There have been conciliatory calls for restraint from Shiite religious leaders after an attack Wednesday at one of their holiest shrines, the al-Askari (Golden Mosque) in Samarra, north of Baghdad.
The attack at 9 am local time damaged two minarets of the complex whose bombing last Feburary unleashed a wave of sectarian bloodshed. The spokesman of Iraq's most respected Shiite cleric Grand Ayatollah Ali al-Sistani told the Reuters news agency: "He condemns the attack and urges calm and not to do acts of reprisal against Sunnis". Moqtada al-Sadr has called for "peaceful demonstrations" and three days of mourning.
His statement said that no Sunni Arab could have been responsible for Wednesday's bombing.
Al-Sadr said peaceful protest was neccessary "to show that the only enemy of Iraq is the occupation [of US-led coalition forces] and that's why everyone must demand its departure or scheduling its presence."
Prime Minsiter Nouri al-Maliki has met US coalition force leaders about boosting security and an indefinite curfew has been imposed in the capital Baghdad from 1500 local time until further notice.
The shrine houses the remains of the 10th and 11th imams believed to be descendants of the Prophet Mohammed. Samarra is a mainly Sunni Muslim area.
Wednesday's attack was intended to trigger more sectarian bloodshed a source at the Shiite Waqf, the office that overseas Shiite religious shrines and sites told AKI.

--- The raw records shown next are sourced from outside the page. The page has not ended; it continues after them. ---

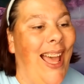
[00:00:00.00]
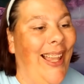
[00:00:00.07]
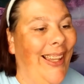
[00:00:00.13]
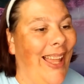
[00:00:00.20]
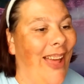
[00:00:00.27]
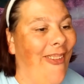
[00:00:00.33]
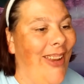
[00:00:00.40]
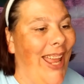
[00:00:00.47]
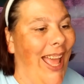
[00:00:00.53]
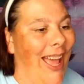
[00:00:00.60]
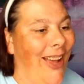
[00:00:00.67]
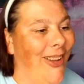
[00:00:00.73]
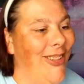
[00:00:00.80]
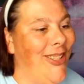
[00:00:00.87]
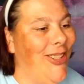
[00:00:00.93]
11
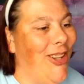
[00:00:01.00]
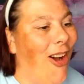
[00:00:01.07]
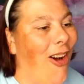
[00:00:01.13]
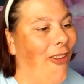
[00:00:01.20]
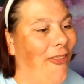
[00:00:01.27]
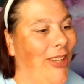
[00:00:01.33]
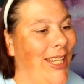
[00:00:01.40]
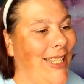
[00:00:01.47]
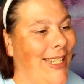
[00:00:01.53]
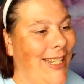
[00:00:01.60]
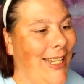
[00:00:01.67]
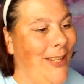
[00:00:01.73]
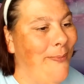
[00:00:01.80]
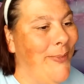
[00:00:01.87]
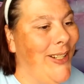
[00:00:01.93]
ounce coffee
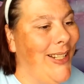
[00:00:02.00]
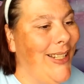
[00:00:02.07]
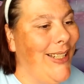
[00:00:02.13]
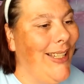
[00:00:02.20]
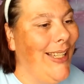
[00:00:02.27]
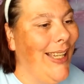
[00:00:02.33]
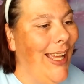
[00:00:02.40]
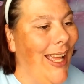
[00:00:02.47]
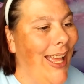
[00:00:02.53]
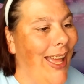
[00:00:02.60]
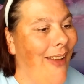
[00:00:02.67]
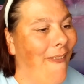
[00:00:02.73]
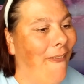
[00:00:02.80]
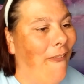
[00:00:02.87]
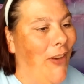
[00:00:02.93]
tea mug,
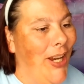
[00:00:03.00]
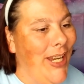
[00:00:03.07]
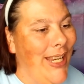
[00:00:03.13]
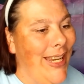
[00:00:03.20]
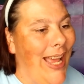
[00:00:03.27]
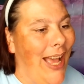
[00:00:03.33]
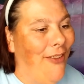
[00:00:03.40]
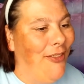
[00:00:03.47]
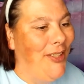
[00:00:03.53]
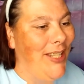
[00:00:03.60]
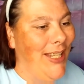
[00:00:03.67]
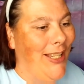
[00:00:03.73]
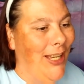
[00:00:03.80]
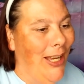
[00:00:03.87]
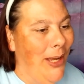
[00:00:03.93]
funny
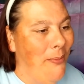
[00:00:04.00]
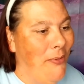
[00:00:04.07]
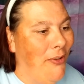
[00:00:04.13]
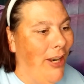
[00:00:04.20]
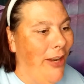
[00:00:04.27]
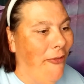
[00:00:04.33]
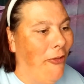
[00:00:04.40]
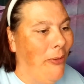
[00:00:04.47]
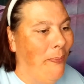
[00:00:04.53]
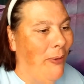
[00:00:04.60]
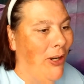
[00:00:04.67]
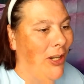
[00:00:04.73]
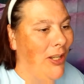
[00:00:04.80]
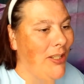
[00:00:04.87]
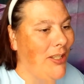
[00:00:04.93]
novelty cup, great for
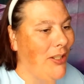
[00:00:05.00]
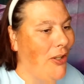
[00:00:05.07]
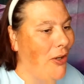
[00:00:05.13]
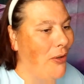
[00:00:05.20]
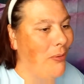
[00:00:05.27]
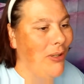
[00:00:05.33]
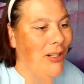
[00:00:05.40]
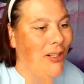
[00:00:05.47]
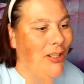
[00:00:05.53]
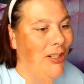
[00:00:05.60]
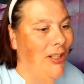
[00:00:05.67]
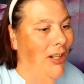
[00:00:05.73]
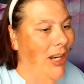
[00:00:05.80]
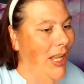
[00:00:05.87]
boss, coworker,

The official, who asked to remain anonymous, stressed that "the responsibility of this new incident is the government which has failed to guarantee protection for holy places despite repeated almost daily attacks".
The source added that "the continuation of such incidents confirms the failure of the Security Plan of the al-Maliki administration which must be reviewed to avoid further more serious attacks".